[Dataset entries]
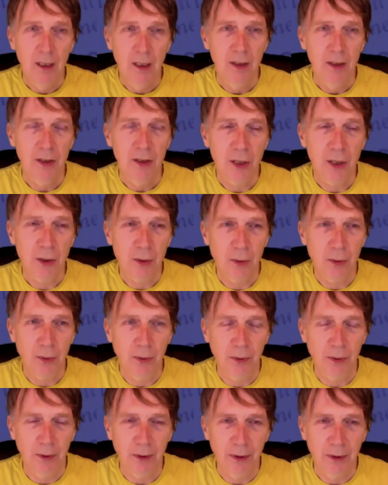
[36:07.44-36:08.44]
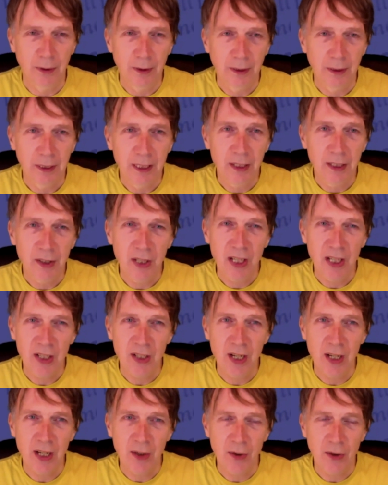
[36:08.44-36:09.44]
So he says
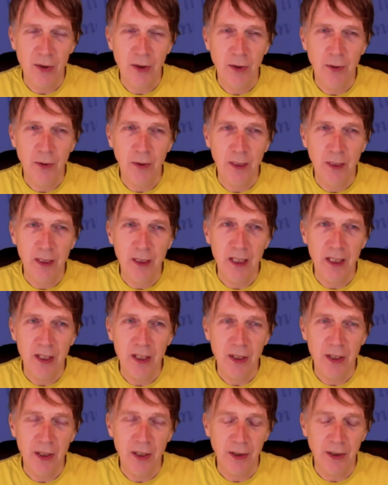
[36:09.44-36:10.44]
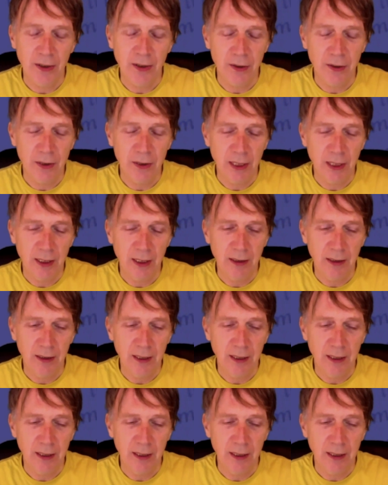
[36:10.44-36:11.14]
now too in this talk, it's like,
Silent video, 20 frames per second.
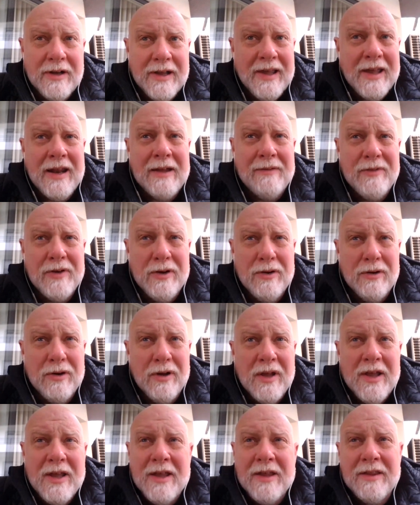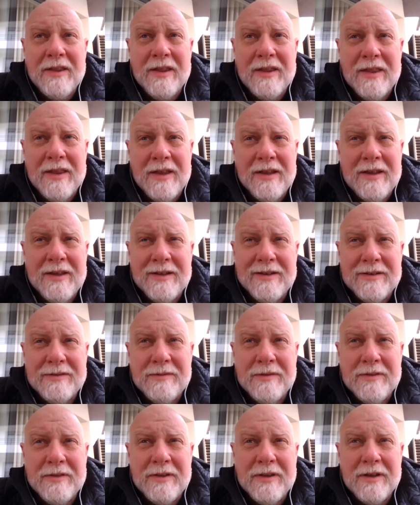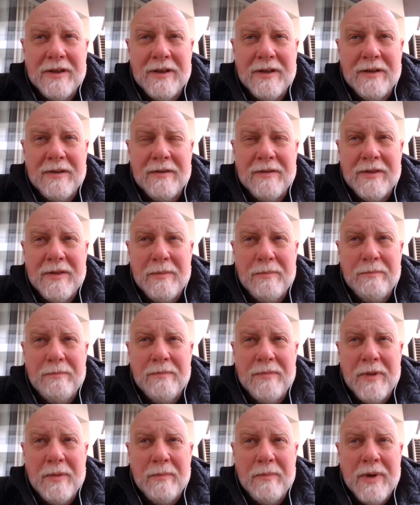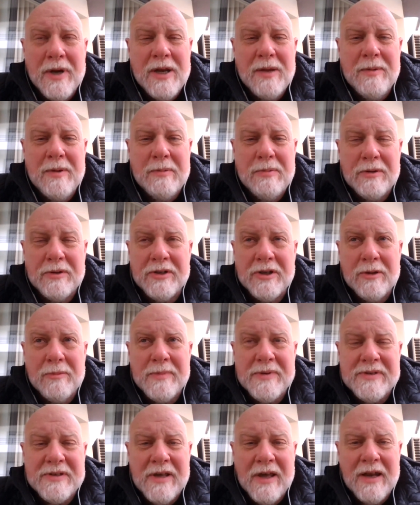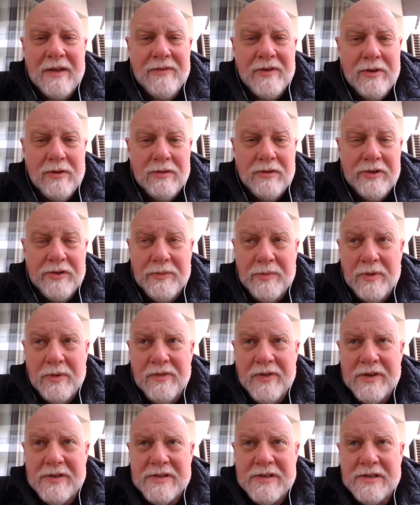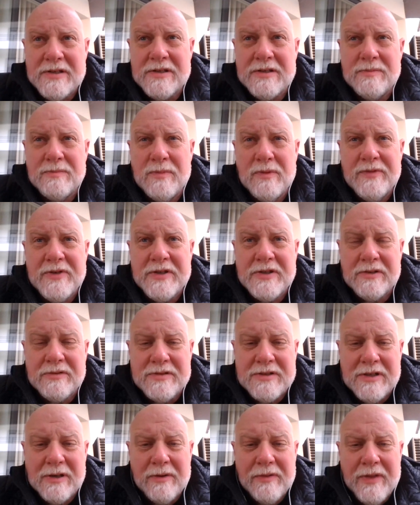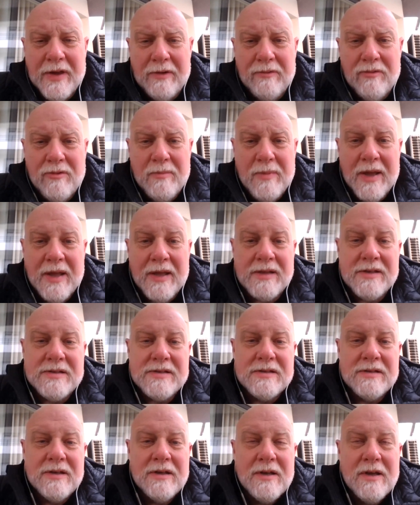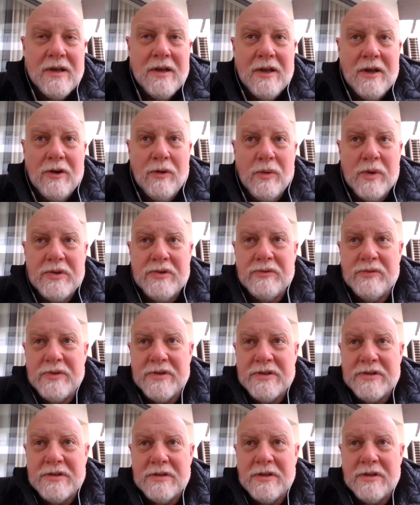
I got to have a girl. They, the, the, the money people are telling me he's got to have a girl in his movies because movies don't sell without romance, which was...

* What you have to do *
What is needed is the data above, retyped exactly, with every picture left out.

* Solution for this exercise *
[36:07.44-36:08.44]
[36:08.44-36:09.44]
So he says
[36:09.44-36:10.44]
[36:10.44-36:11.14]
now too in this talk, it's like,
Silent video, 20 frames per second.
I got to have a girl. They, the, the, the money people are telling me he's got to have a girl in his movies because movies don't sell without romance, which was...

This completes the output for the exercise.